Yellow waterproof radios broadcast my radiophonic poem in Gaelic and English mixed with sounds from my voyage on the Celtic Explorer and from my garden during lock down and a rhythmic arrangement I made with my analogue wasp synth. The radios are arranged in the pattern of pattern of crystal lattice as natural crystal was key part of the first radio receivers as found at the Marconi site.

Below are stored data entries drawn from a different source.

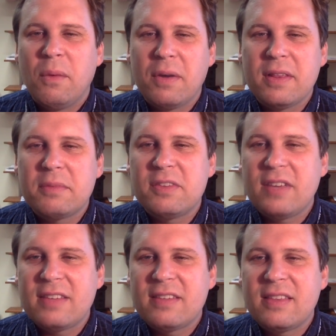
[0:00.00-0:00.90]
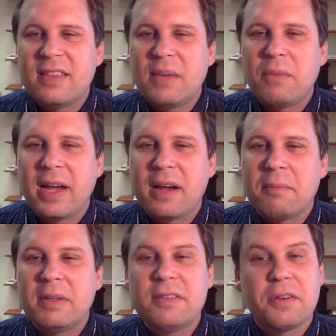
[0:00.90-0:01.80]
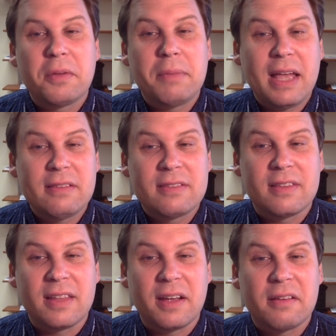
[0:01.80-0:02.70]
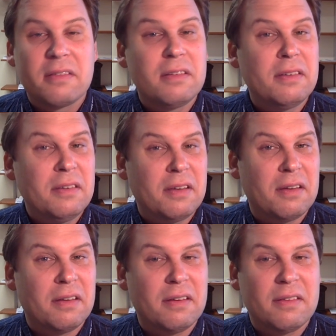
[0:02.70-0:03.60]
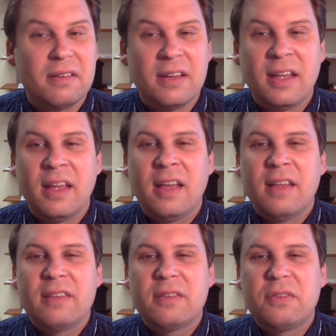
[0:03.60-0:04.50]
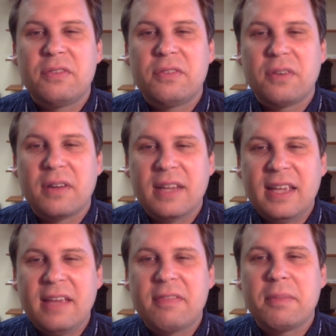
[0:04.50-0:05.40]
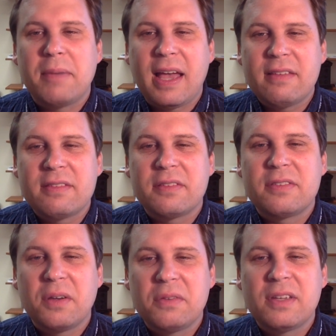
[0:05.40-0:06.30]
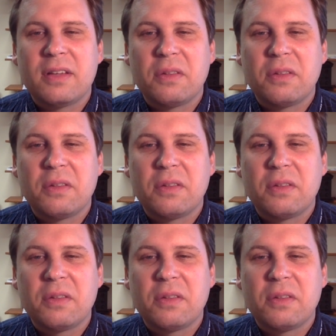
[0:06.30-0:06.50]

One of them suggested that they wear material masks in there. Oh. So surely, if the masks are soaked in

The vinyl diagram is of a Universal crystal receiving apparatus 1914 (crystal radio). The coils significant as they echo the spiral of life and death found in Celtic art across Ireland such as kerbstone 67 found at New Grange which also features two concentric circles, thus the diagram can be seen to forge a link to the prehistoric Celtic world, engaging with the universal motive of the coil as spiral on this early electronic circuit design. Crystal radios relayed sound with no external power.

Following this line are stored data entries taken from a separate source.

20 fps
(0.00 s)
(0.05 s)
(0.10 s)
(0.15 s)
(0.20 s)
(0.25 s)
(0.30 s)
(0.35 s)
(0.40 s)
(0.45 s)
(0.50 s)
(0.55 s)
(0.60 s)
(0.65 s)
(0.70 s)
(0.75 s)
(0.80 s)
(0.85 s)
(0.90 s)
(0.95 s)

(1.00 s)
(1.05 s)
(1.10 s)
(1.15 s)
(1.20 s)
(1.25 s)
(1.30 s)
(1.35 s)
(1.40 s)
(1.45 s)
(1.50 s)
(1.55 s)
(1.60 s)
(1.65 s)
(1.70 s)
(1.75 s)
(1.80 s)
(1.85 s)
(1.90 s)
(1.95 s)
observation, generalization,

Image: Radio receiver 1914, Verhandlungen der Naturforschenden Gesellschaft in Basel, 1914, page 155. Author: Hans Zickendraht

Celtic Explorer residency

I made an audio diary of my time at sea last year on the Celtic Explorer a passage from Galway to Hamburg as I traveled with the crew of the ship. Listening back a year later its interesting how this short sea containment was to be a dry run for many months of lockdown. Like the crew at sea music radio as ever helped me get through it, but like Benjamin before me with each news hour the spell was broken, as it was in his time when as an agent of propaganda used to conceal mistakes by those in power. Walter Benjamin wrote during the second world war about how his friend the radio had been occupied by politicians and propaganda and he felt how it had turned against him as he tried to flee. American born fascist William Joyce better known as the infamous Lord Haw Haw was raised in Galway before he left for Hamburg via the UK only to return there for his execution for treason although not a British citizen, a twist of fate or bargaining saw his English and fellow broadcasting wife Margaret Joyce, Lady Haw Haw walk free.

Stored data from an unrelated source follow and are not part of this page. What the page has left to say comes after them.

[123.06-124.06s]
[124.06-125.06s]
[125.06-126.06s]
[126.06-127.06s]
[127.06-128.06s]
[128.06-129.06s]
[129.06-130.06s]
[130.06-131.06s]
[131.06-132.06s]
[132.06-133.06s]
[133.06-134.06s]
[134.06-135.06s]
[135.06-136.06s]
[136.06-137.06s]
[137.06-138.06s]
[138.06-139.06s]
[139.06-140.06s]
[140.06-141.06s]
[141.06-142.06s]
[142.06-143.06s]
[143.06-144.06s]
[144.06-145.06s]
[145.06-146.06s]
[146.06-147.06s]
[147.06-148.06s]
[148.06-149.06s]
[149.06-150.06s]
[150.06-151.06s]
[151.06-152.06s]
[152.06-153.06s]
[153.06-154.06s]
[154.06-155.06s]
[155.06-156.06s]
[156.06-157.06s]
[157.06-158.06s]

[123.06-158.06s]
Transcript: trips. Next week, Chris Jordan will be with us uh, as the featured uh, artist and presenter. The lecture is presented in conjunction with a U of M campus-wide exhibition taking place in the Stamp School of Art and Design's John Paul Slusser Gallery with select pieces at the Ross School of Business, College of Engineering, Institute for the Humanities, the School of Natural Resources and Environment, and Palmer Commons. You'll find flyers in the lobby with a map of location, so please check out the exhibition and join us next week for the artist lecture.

My audio diary will be streamed as part of Ars Electronica 9-11 Sept whilst the radiophonic broadcast will be heard on the island Gallery in Inis Orr.

Garden GALWAY by Aerial/Sparks at Ars Electronica 2020

My garden routines kept me sane in moments of despair this year in lockdown, I grew beans and other vegetables for the first time, the process soothing my mind during the endless and deeply depressing gravity of the pandemic as it unfolded. Whilst at sea I thought about radio gardens and nature a lot. There is a lot of folk lore about the dangers of women at sea and how having plants at sea will send you back to land. As the Captain of the Explorer said to me if sailors thought about shipwrecks they would never go to sea, I like many have found comfort in nature and its unbroken cycle. Sea swimming this year near my home in east Kent has been most reviving and life affirming, a perfect tandem for me between sea and land.